Monday, August 9, 2010

Seizures: Part One

As all good calls are, it was some hour just after we had all gone to bed. We had three on the ambulance and we knew the engine from a near by station with a medic was headed out to the call too.

Dispatch was for Status Seizures.

I was still not a crew chief at this point in time but I was almost there so I was trying to be more aware of myself and what I would if I was in charge, even if I wasn’t.

We get to the apartment complex and manage to squeeze everything inside the elevator before heading up to the room. Not seeing the engine out front, we were assuming we were first on scene. Large red fire engines are kind of heard to miss.

We get to the apartment to find the engine crew half in, half out of the door, our patient on the floor still actively seizing with the medics trying to get a line. He was elderly, mid-eighties, and somehow still moving air despite the face that there was no sign of these seizures stopping any time soon. The engine had parked at the other apartment entrance and in rare occurrence in my area, had two medics on it.

I promptly get to pin the arm down so my medic can go for the IV stick, as does one of my fellow crew members for his medic.

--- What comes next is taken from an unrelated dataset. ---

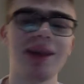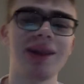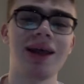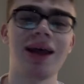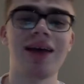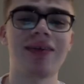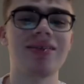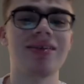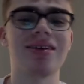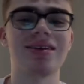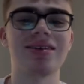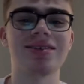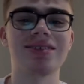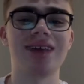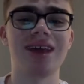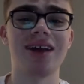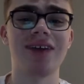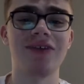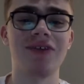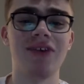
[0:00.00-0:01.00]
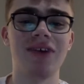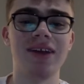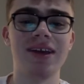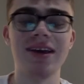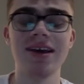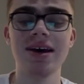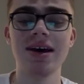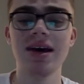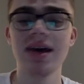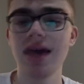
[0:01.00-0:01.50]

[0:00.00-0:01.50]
I think it's kind of funny.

My medic misses. His get the IV. My medic goes for a blood pressure. His medic goes to mix up drugs as my fellow arm holding crew member is making sure the IV stays in place. Our third is setting up O2 for the NRB that he fished out.

Pressure is decent all thinks considered and there is a prompt debate over the proper mixing and dosing of medications (it is after midnight and everyone wanted to get this right). That was about when I realized that the arm I was holding was bleeding. And not just a trickle, really bleeding from where the medic had gone for a stick. Hand is promptly slapped over that as I pin the arm down. Someone passes me a 4 by 4 to help with the holding of pressure.

The meds are pushed and in what I can only describe as a "better living through chemistry" moment, he actually stops seizing. We all breath a small collective sigh of relief before quickly getting him into the cot. Downstairs we go in two elevators and hop in the back of our ambulance.

I help with a EKG (simple four lead, Smoke over Fire, Sky over Grass), other arm holder is driving as fast as safely possible and our third is working the O2 when our patient stops breathing. That leads to a whole new set of flurry, our third bagging, as we find an oral airway just as we pull up to the hospital, no time for an update.

In we go, nurses and doctors promptly taking over to keep this man out of cardiac arrest. I slowly back off, hoping that this man lives. We stopped his seizures, we made it to the hospital, we did what we were trained to do.

I never found out if he lived or died. Never found out if he seized and hit his head or seized because he fell and hit is head or if a third possibility was running around. I will probably never know but we did our best. And I learned blood pressure cuffs really do work well as tourniquets.